[What to produce]: What should come back is the data below, word for word, minus any picture.

[Data records]:
○ ○ ○ ○

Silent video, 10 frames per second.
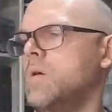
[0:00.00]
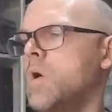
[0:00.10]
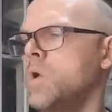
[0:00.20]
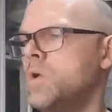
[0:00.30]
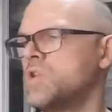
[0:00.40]

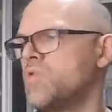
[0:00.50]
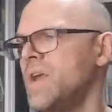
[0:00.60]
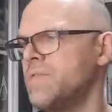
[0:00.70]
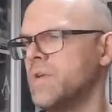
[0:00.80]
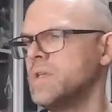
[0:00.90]
Or Lucas
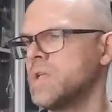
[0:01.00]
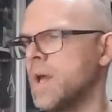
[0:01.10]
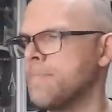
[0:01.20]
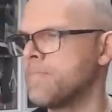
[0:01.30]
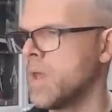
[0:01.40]
Rainford, isn't
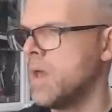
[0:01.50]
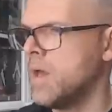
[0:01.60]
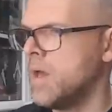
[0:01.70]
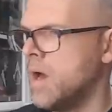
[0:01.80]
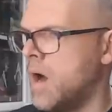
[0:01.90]
it?
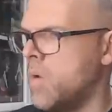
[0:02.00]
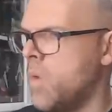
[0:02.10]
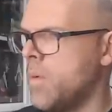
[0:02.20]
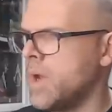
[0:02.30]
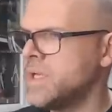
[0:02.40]

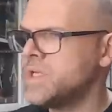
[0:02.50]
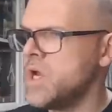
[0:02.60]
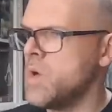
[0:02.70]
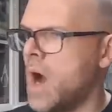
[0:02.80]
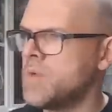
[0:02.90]
What would I
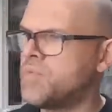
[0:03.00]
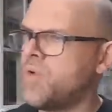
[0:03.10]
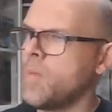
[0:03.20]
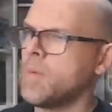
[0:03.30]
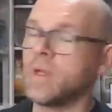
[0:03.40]
do? I'd
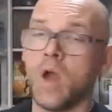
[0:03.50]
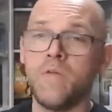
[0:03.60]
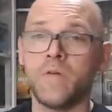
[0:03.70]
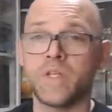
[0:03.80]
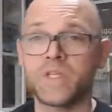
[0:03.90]
probably
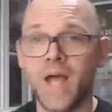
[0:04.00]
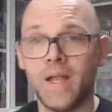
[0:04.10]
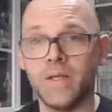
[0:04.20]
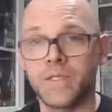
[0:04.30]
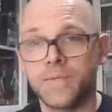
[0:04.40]
go for The
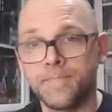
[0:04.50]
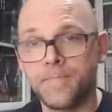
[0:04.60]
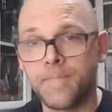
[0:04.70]
Settlers.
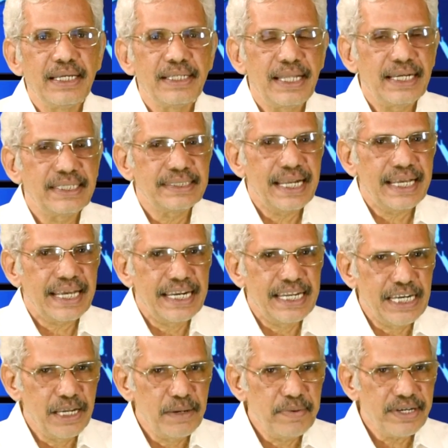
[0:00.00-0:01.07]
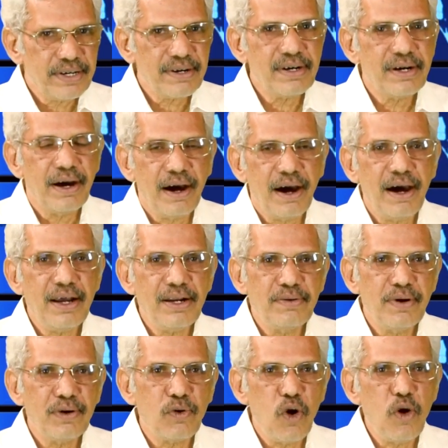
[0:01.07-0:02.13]
that is like an inhibitor, or you
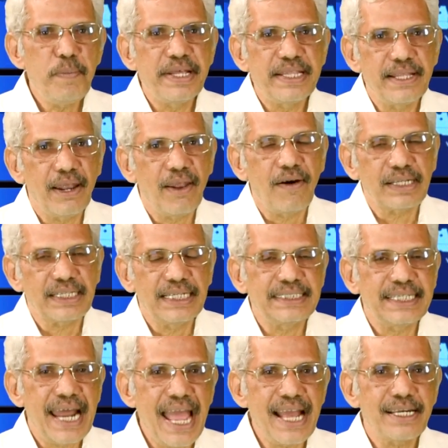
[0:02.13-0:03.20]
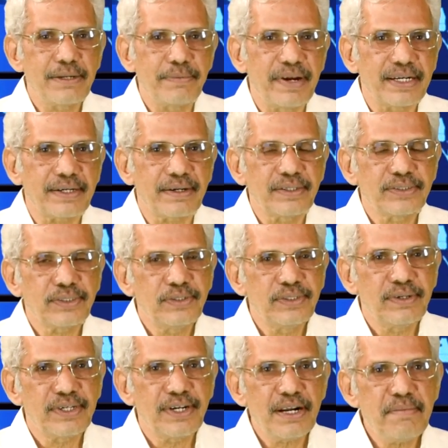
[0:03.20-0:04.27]
want to open the lock, that's an activator. So
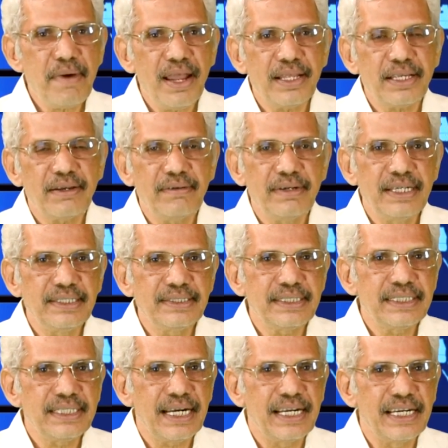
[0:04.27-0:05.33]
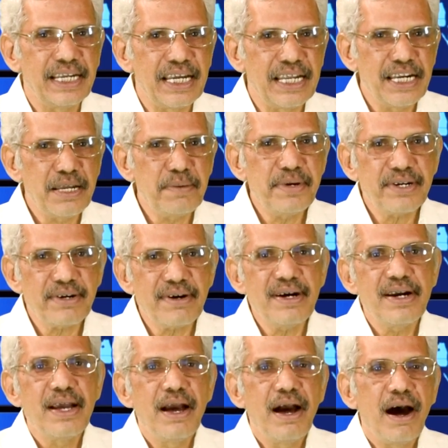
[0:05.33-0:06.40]
your drug molecule is either an inhibitor
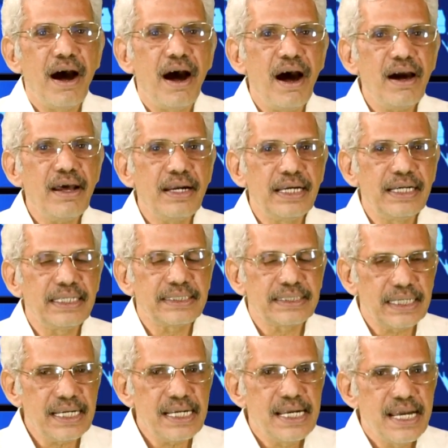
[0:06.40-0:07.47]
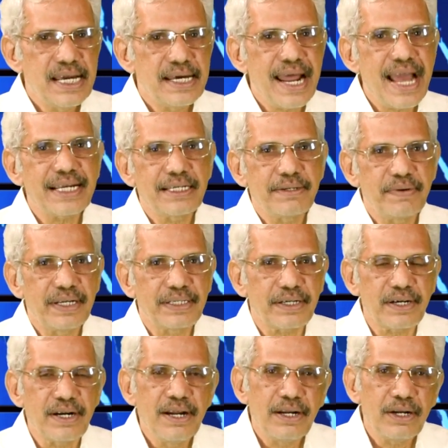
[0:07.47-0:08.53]
or it's an
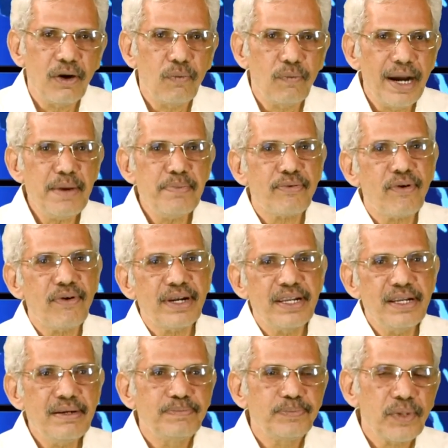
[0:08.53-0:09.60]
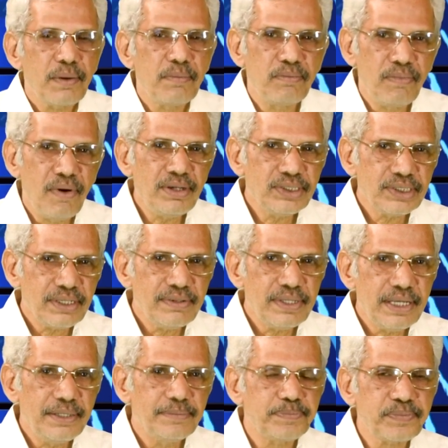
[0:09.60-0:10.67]
activator. Now why protein? Most of
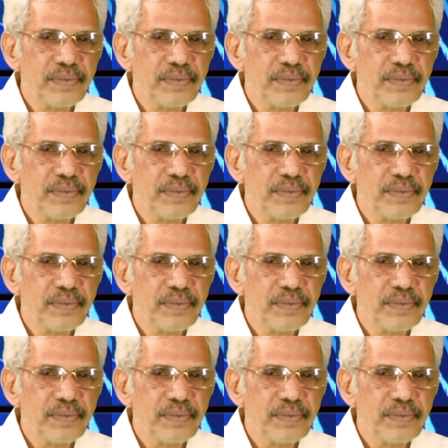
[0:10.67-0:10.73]
the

○ ○ ○ ○

[Answer for this exercise]:
Silent video, 10 frames per second.
[0:00.00]
[0:00.10]
[0:00.20]
[0:00.30]
[0:00.40]

[0:00.50]
[0:00.60]
[0:00.70]
[0:00.80]
[0:00.90]
Or Lucas
[0:01.00]
[0:01.10]
[0:01.20]
[0:01.30]
[0:01.40]
Rainford, isn't
[0:01.50]
[0:01.60]
[0:01.70]
[0:01.80]
[0:01.90]
it?
[0:02.00]
[0:02.10]
[0:02.20]
[0:02.30]
[0:02.40]

[0:02.50]
[0:02.60]
[0:02.70]
[0:02.80]
[0:02.90]
What would I
[0:03.00]
[0:03.10]
[0:03.20]
[0:03.30]
[0:03.40]
do? I'd
[0:03.50]
[0:03.60]
[0:03.70]
[0:03.80]
[0:03.90]
probably
[0:04.00]
[0:04.10]
[0:04.20]
[0:04.30]
[0:04.40]
go for The
[0:04.50]
[0:04.60]
[0:04.70]
Settlers.
[0:00.00-0:01.07]
[0:01.07-0:02.13]
that is like an inhibitor, or you
[0:02.13-0:03.20]
[0:03.20-0:04.27]
want to open the lock, that's an activator. So
[0:04.27-0:05.33]
[0:05.33-0:06.40]
your drug molecule is either an inhibitor
[0:06.40-0:07.47]
[0:07.47-0:08.53]
or it's an
[0:08.53-0:09.60]
[0:09.60-0:10.67]
activator. Now why protein? Most of
[0:10.67-0:10.73]
the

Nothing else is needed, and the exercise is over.